Позже, в беседе со мной осенью двадцать первого года Есенин стал мне рассказывать о древней русской литературе,— великой литературе, которую «ваши университетские и не ведают — только с краешку копнули. Она перевесит всю прочую мировую словесность. Ее по монастырским подвалам надо выискивать, по раскольничьим скитам. И есть у нее свои ученые знатоки, свои следопыты. Ее всю жизнь отдай. — как надо, не узнаешь».
Есенин говорил уже взахлеб, все больше разгораясь. И в заключение добавил:
— Вот в этом знании Клюев — академик!
А глубоко ли сам он, Сергей Есенин черпал из этой древней сокровищницы? Прямо не спросишь. Мой осторожный вопрос он оставил без ответа.
ПОЩЕЧИНА. СУД
Об этом кое-что уже печаталось. И не однажды. Мне остается рассказать полнее — и, может быть, точнее.
Среди прочих «измов» бытовал в поэзии к концу второго десятилетия так называемый экспрессионизм. А его глашатаями именовали себя юные тогда поэты Николай Земенков и Ипполит Соколов (кто еще, не припомню, кажется, Гурий Сидоров). В августе 1919 года, впервые переступив порог СОПО, я с книжного лотка у входа приобрела белую книжечку в шестнадцать страниц, озаглавленную: Ипполит Соколов «Полное собрание сочинений». А на титульном листе еще значилось: «не посмертное» и ниже: «не стихи» — хотя в книжице были только стихи! Чем только не засоряла я тогда свою молодую, еще очень емкую память, но из экспрессионистов мне запомнилось — на двоих! — полстроки «...гондола губ». И запомнилось-то лишь по ударению на первом слоге «гондолы» — как меня заверили, истинно итальянскому.
Странный был юноша этот Соколов. До смерти боясь подцепить в голодной Москве сыпняк, он в общественных местах не позволял себе присесть на стул. Однажды у меня на глазах он прослушал в университете всю лекцию профессора Сакулина, сидя «на палочке верхом» и ничего не записывая, доверяясь памяти. Но к весне 1920 года Ипполит начал уже перестраиваться из поэта в критика и литературоведа. Свой артиллерийский огонь он направил на имажинистов. В первую голову — на Сергея Есенина.

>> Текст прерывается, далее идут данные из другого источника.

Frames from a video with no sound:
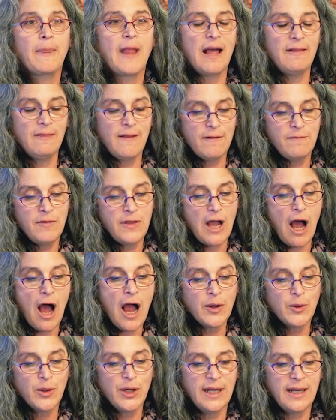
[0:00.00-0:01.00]
I love the
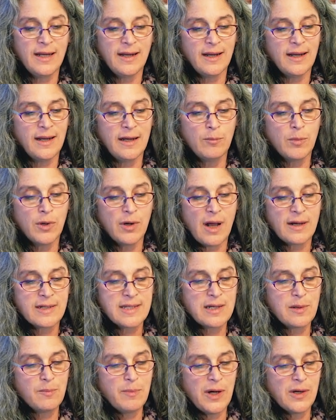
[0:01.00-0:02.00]
irony in
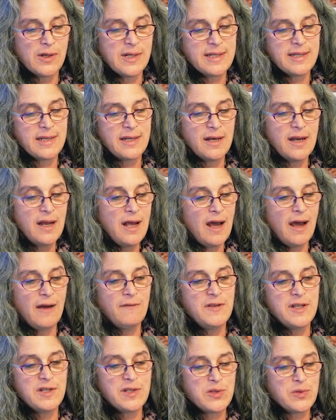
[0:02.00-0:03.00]
Murdoch's comparison
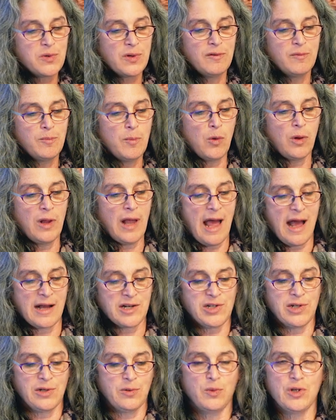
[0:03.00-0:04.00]
of this sort of moral
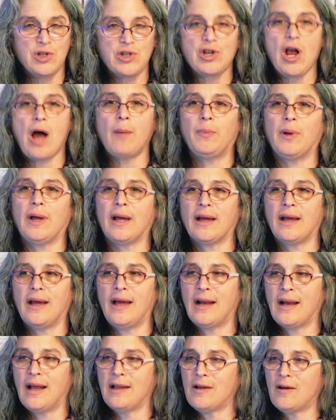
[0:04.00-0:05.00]
action with shopping,
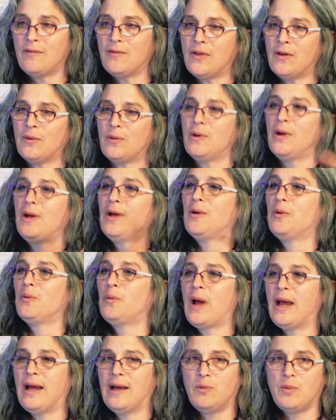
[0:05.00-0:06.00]
and I love the
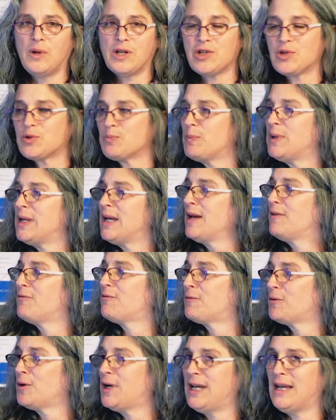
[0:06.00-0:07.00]
way in which being
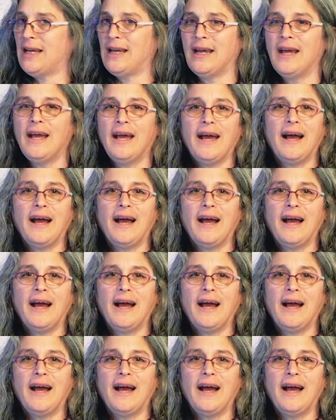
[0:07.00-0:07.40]
free,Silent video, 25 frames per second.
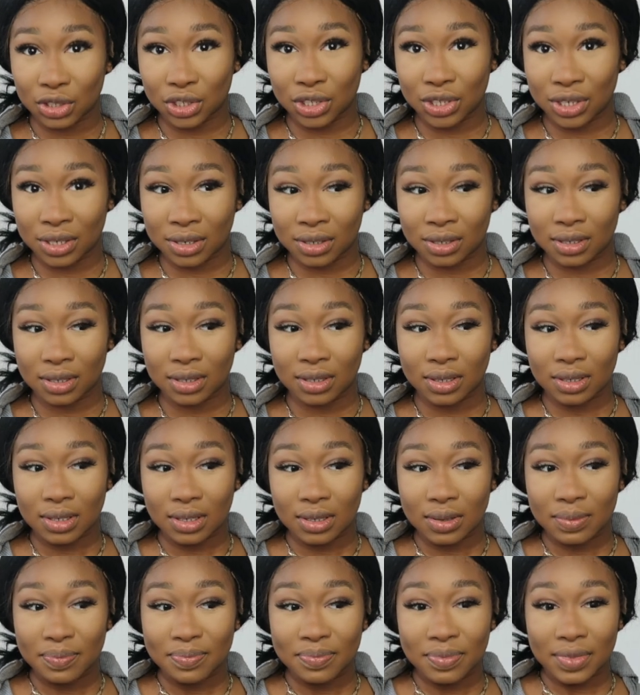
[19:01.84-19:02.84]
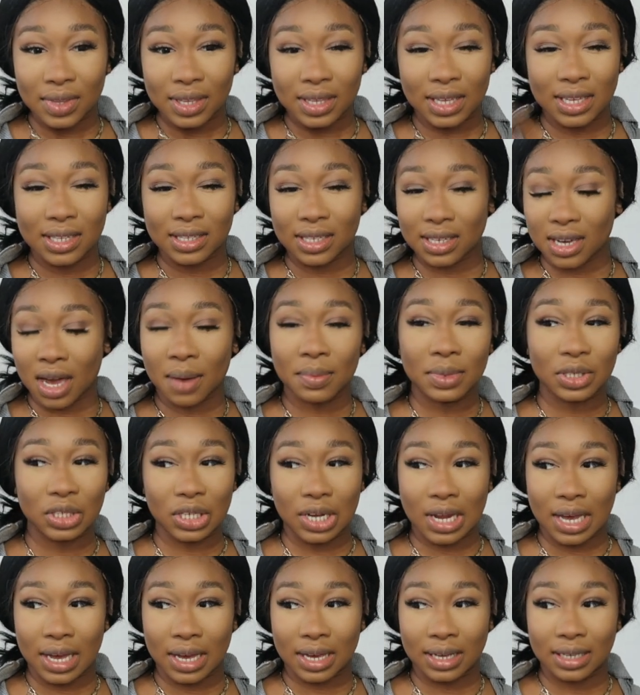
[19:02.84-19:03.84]
in June. Then it didn't come in
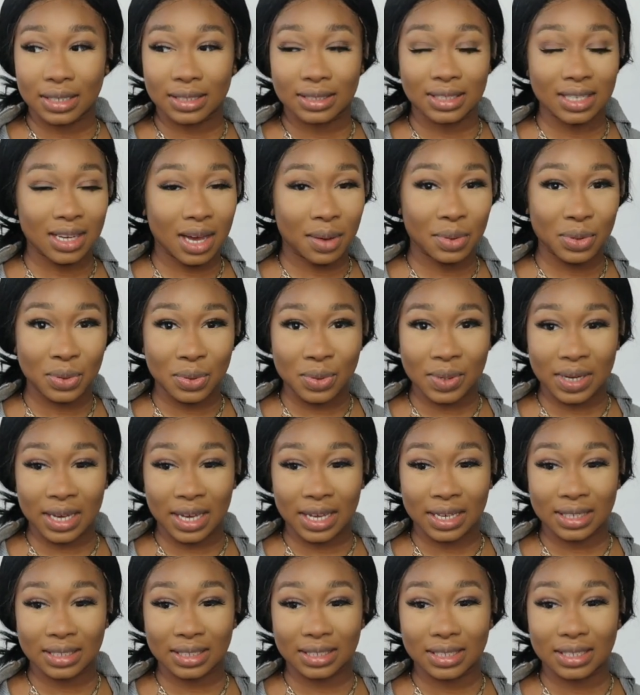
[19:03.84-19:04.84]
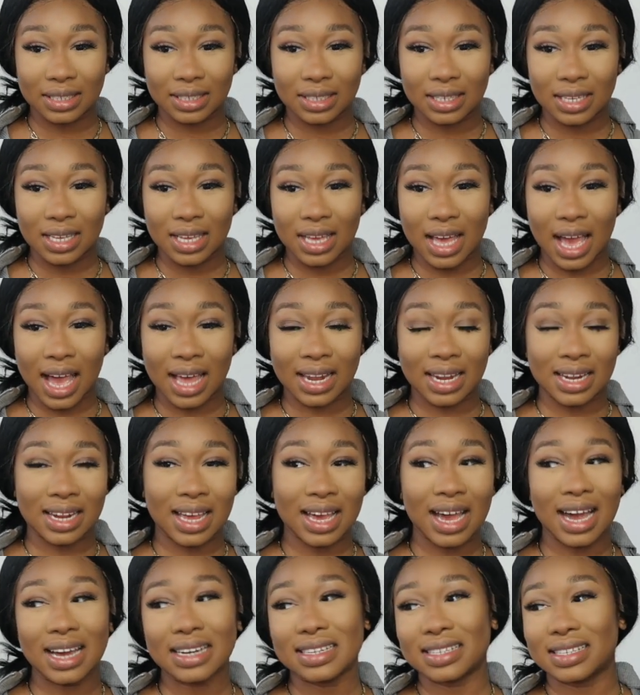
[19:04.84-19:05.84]
July, didn't come in August. And then
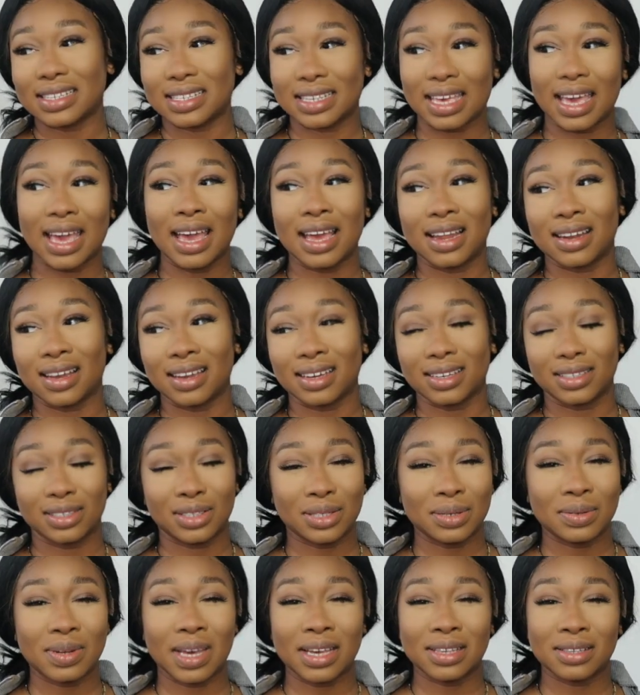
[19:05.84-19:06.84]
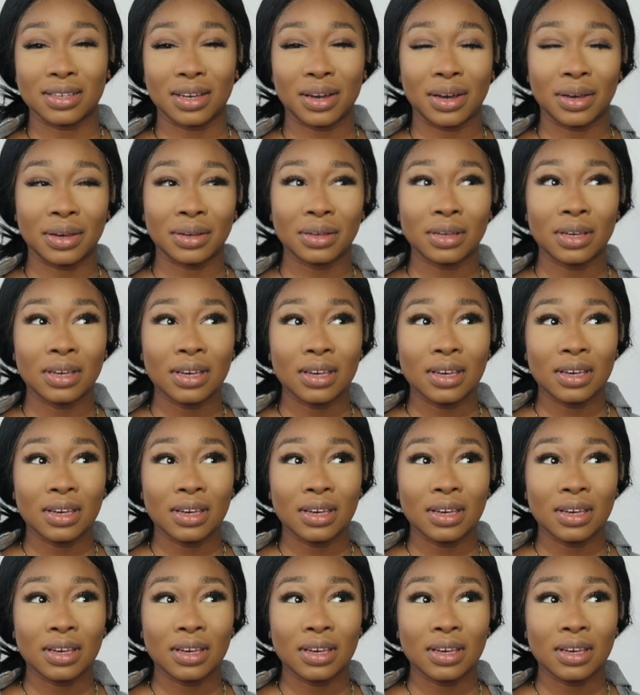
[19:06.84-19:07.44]
I had a scare like 2 days ago.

Стоило Есенину что-либо прочесть с эстрады, вслед за ним вырастал перед публикой юный Ипполит. Но был он с виду совсем не юношей. Рослый, чуть сутулый, с тяжелым мучнистым лицом, он выглядел лет на десять старше своих осьмнадцати лет. Выйдет вот так на эстраду, вынет заготовленную пачку листков и под скрежет ножей о тарелки заводит лекцию. У Есенина, он утверждает, нет ничего своего. Вся система его образов — особенно же образов религиозного ряда, всяких его богородиц, телков и младенцев — полностью позаимствована у... немецкого поэта Рейнера Марии Рильке. Да, у великого Рильке!